● Task requirements:
Only the lines holding "video" are wanted here; copy each from the listing.
=== Begin Enclosure ===
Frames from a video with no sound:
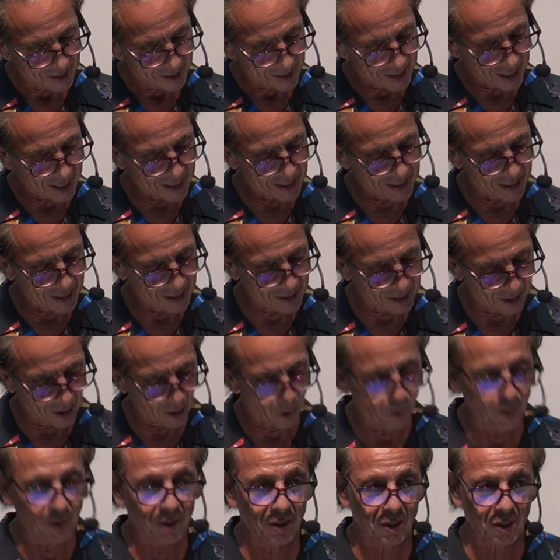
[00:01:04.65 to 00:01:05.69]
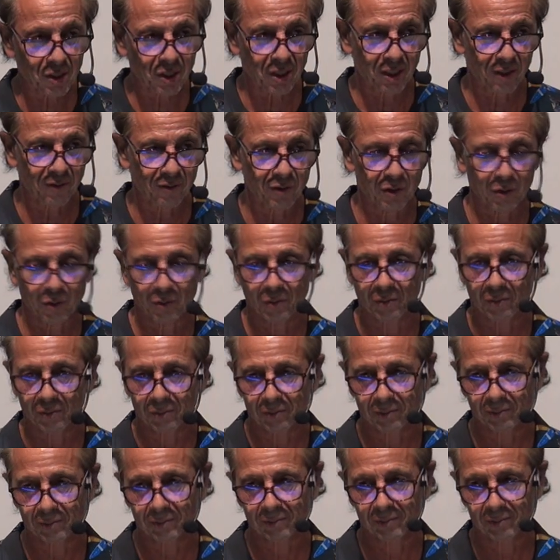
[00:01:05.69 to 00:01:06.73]
"Take heed that no one deceives you."
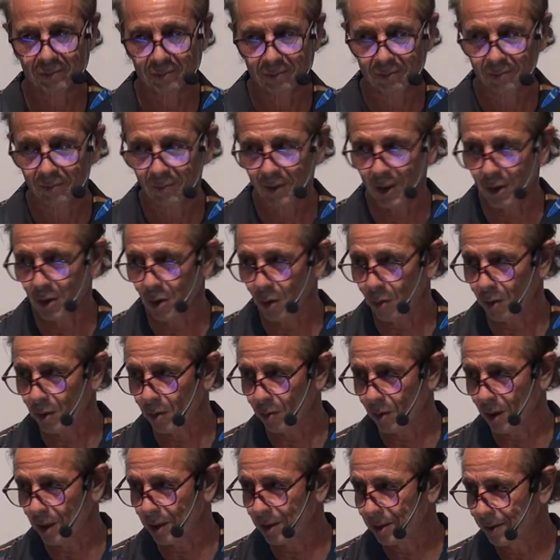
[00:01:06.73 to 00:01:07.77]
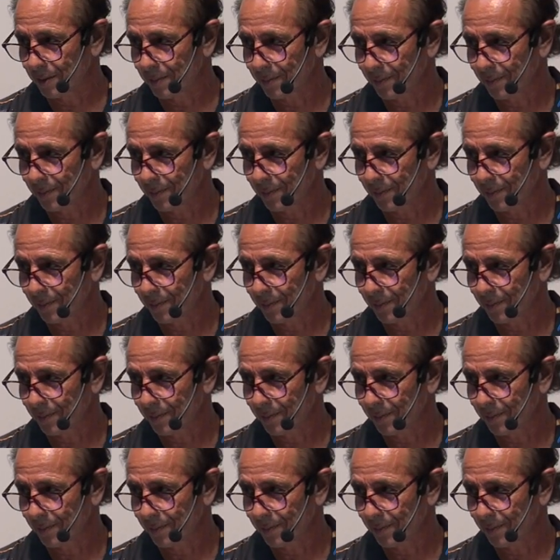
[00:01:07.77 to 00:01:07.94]
That no one what?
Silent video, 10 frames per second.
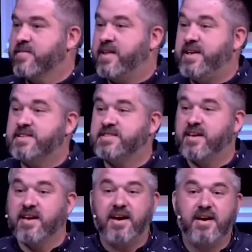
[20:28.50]
That he is a
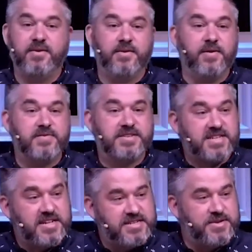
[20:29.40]
God who
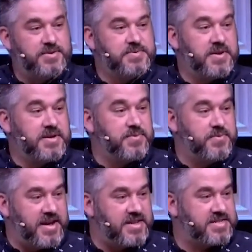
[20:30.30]
oversees you while you
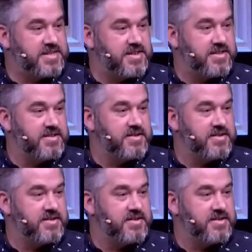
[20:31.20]
rest.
=== End Enclosure ===
● Task solution:
Frames from a video with no sound:
Silent video, 10 frames per second.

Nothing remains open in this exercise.